Microbedded rocks have an anisotropic frequency‐dependent sound speed which depends on the intrinsic sound speeds of the individual microbeds and on the O'Doherty‐Anstey effect. Fractured rocks have an anisotropic frequency‐dependent sound speed which depends on the intrinsic sound speed of the unfractured rock, the frequency‐dependent phase shift that occurs during reflection or transmission across a fracture, and the interfracture O'Doherty‐Anstey effect. These effects are neglected by the quasistatic methods presently used to generate elastic constants. Here I introduce a new method for generating elastic constants that contain all the above effects. First, a statistical description of the rock is used to generate a sample of the rock. Then an exact two‐way method is used to propagate just a few plane waves, of frequency ƒ, a distance of several wavelengths from the source.
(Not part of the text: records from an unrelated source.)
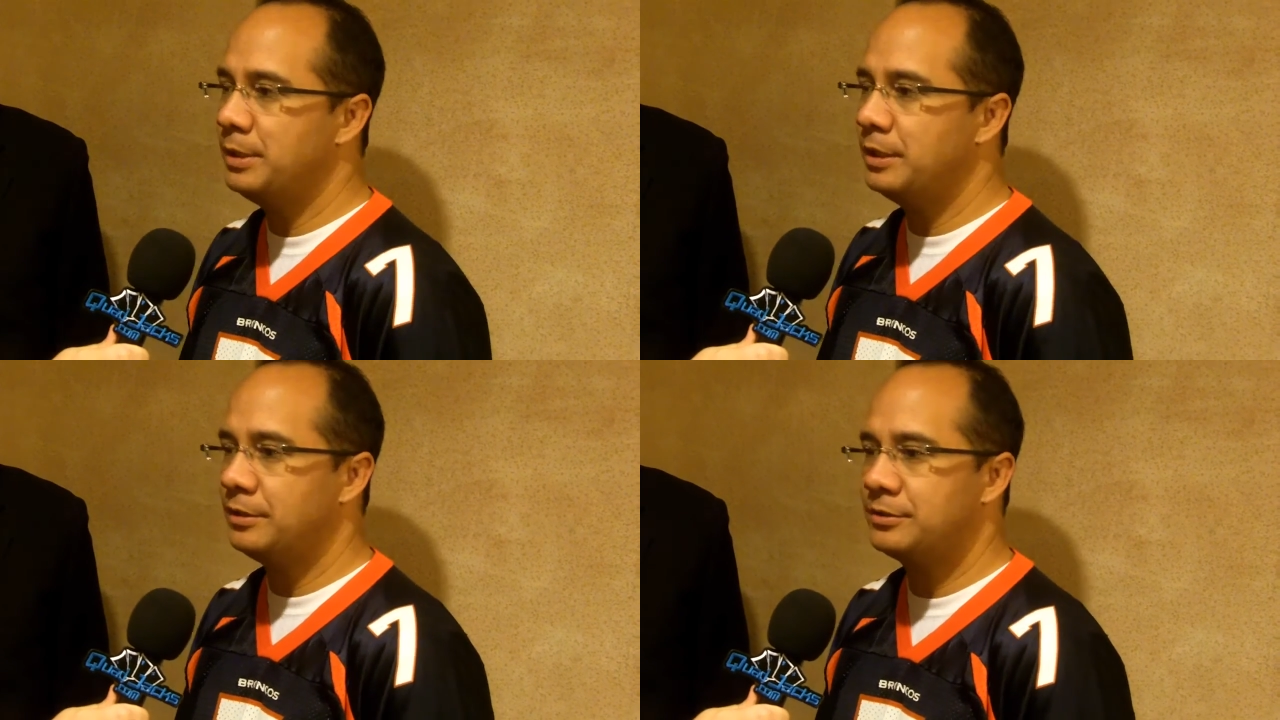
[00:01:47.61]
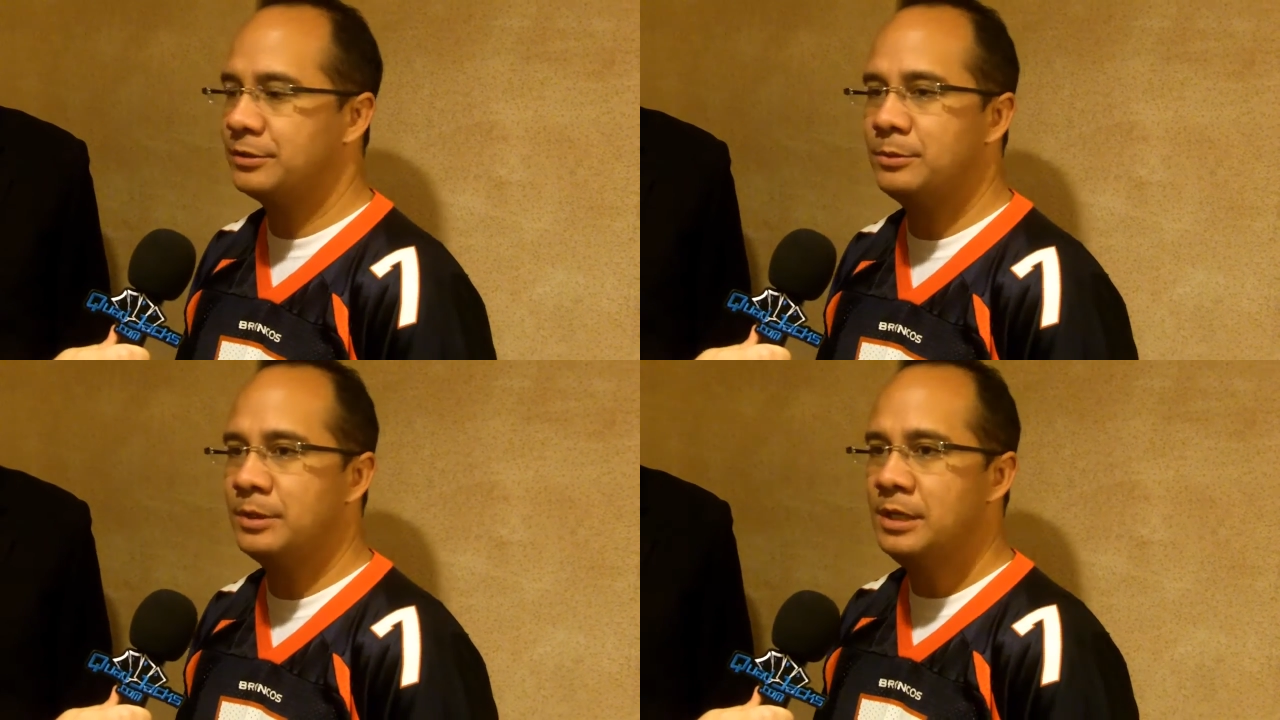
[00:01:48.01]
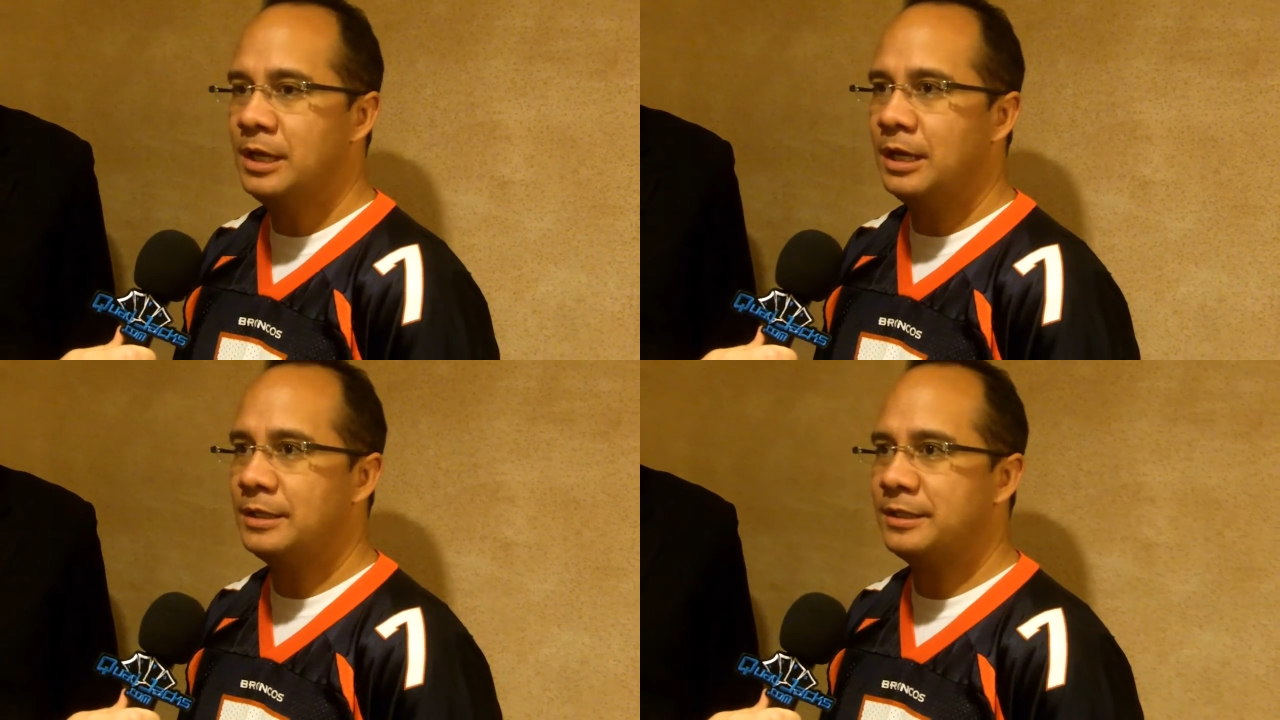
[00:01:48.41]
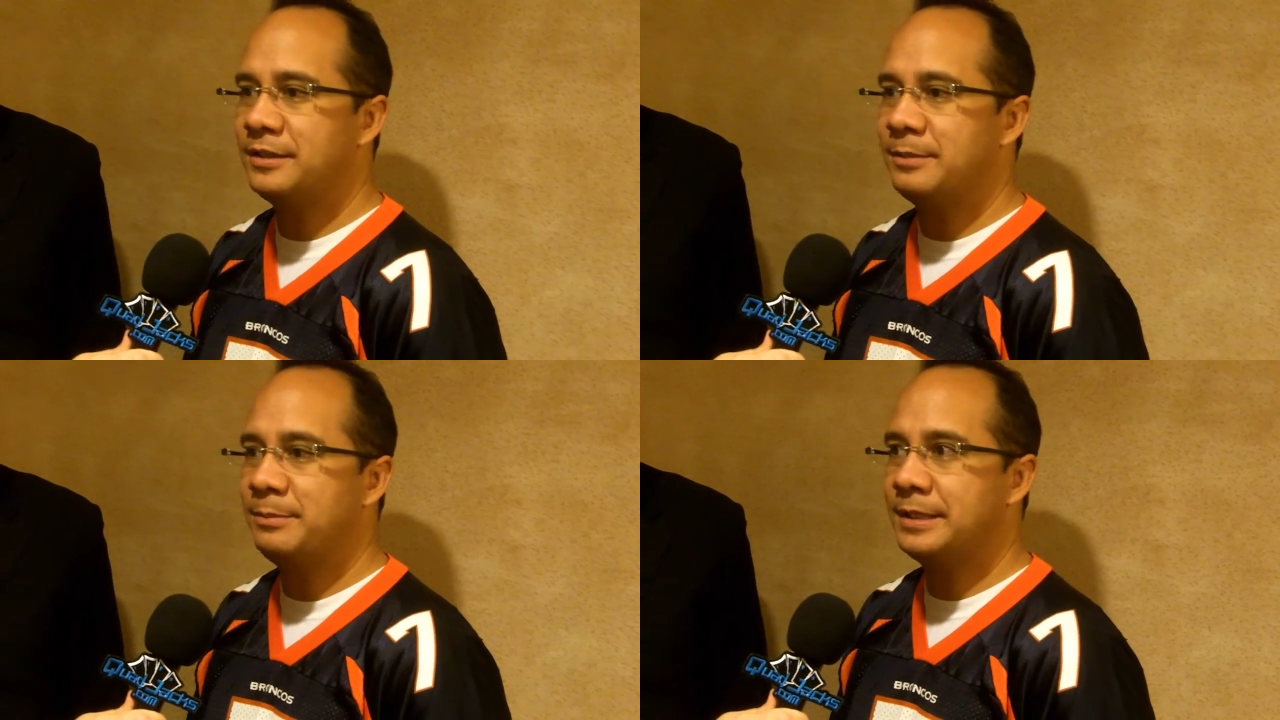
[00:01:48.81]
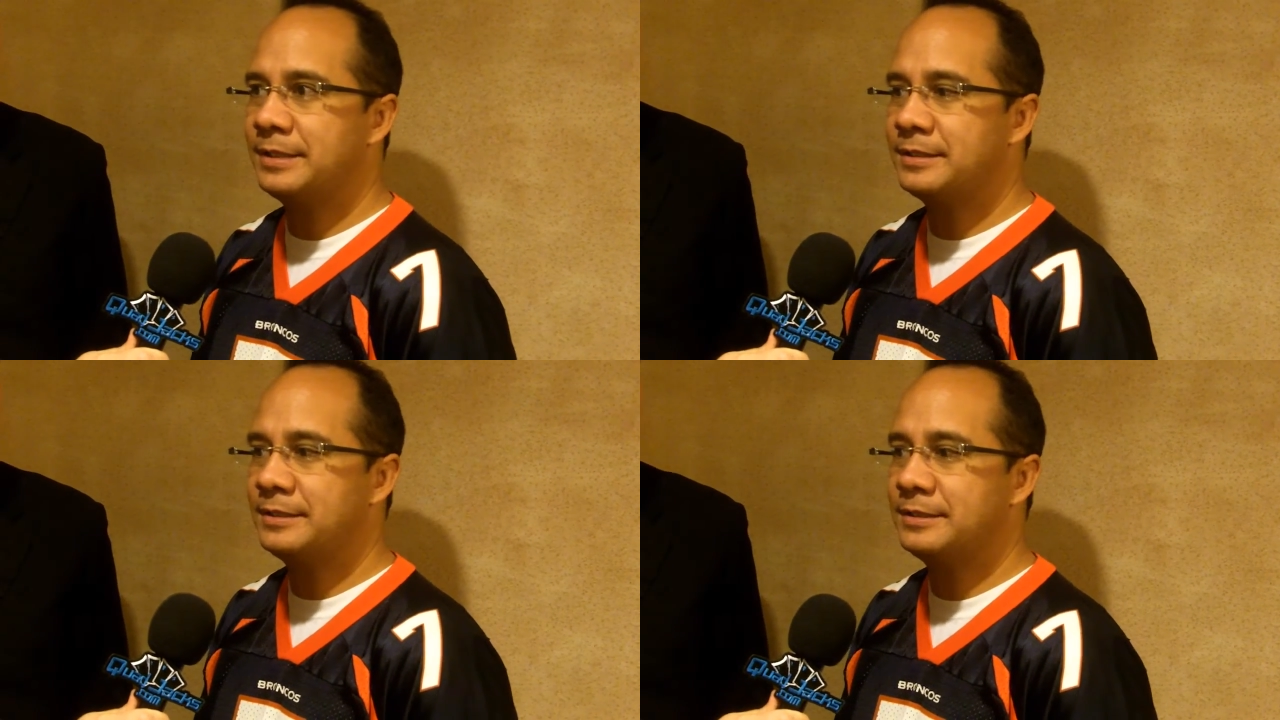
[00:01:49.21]
and also uh, they
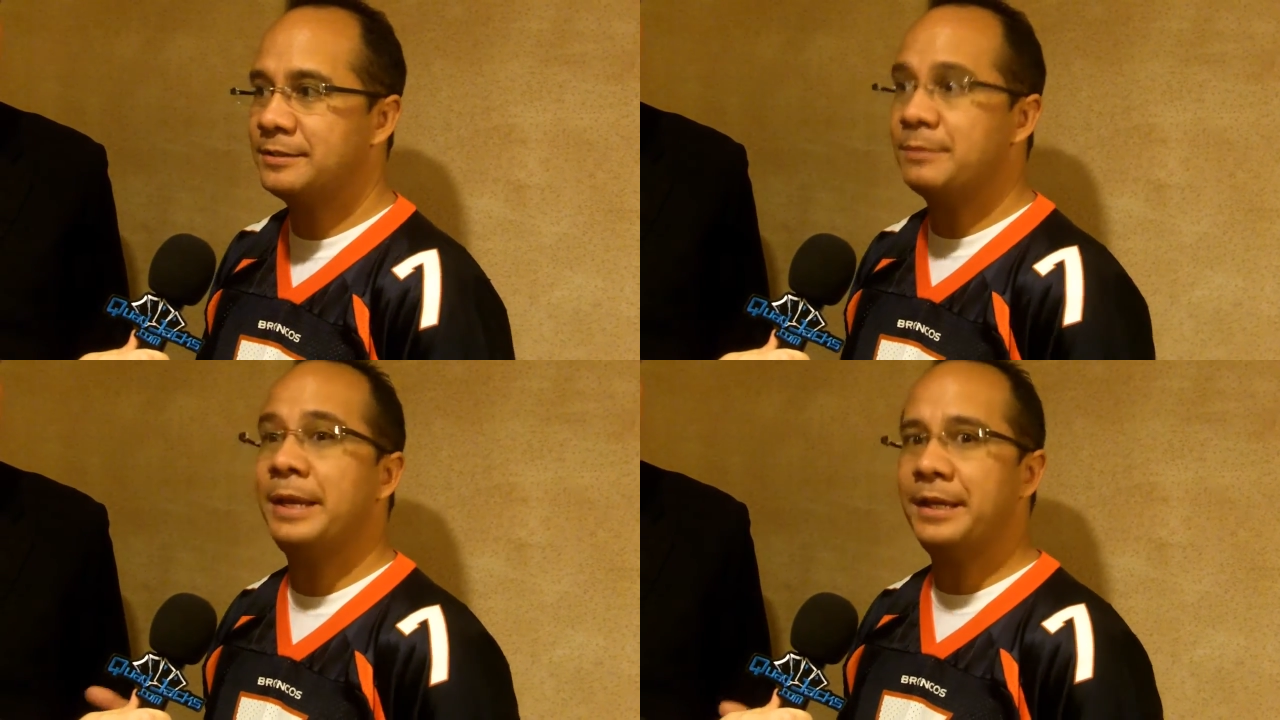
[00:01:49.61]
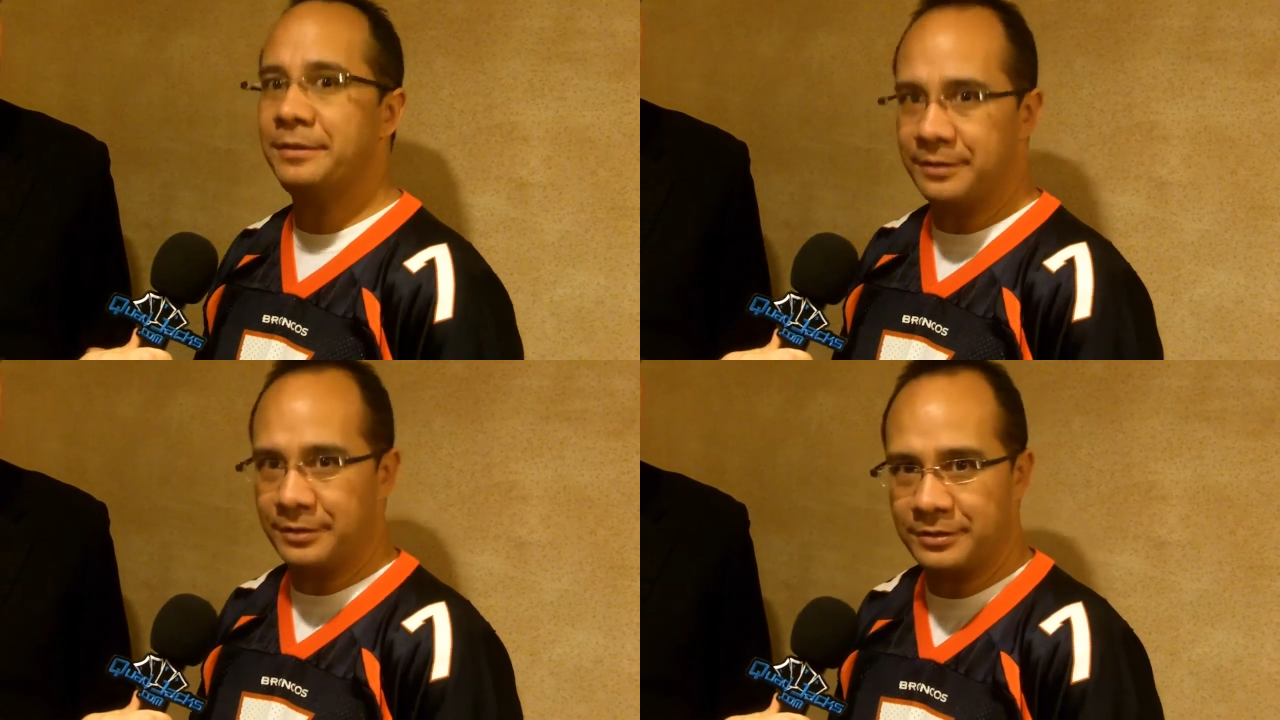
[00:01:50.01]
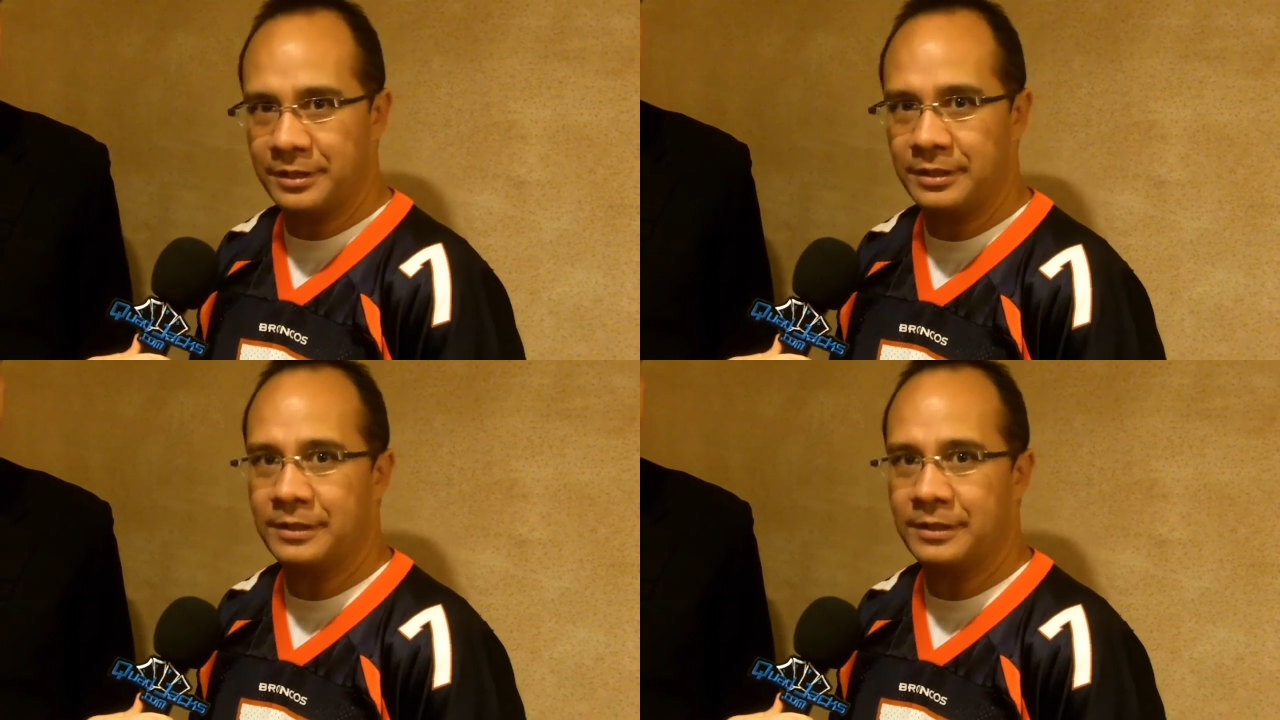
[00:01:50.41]
bet the Panthers,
If an equivalent homogeneous medium exists at frequency ƒ, then the computed motions must also satisfy a one‐way elastic wave equation for that equivalent medium. This one‐way wave equation is used to invert for the elastic coefficients. When no equivalent medium exists, perhaps because ƒ is too large, this is indicated by the inversion. Possible applications of the method are prediction of seismic sound speeds from measurements of bed thicknesses in cores; analysis of laboratory data for fracture constitutive relations; and inversion of multioffset vertical seismic profiling data for elastic coefficients comparable with those predicted from cores.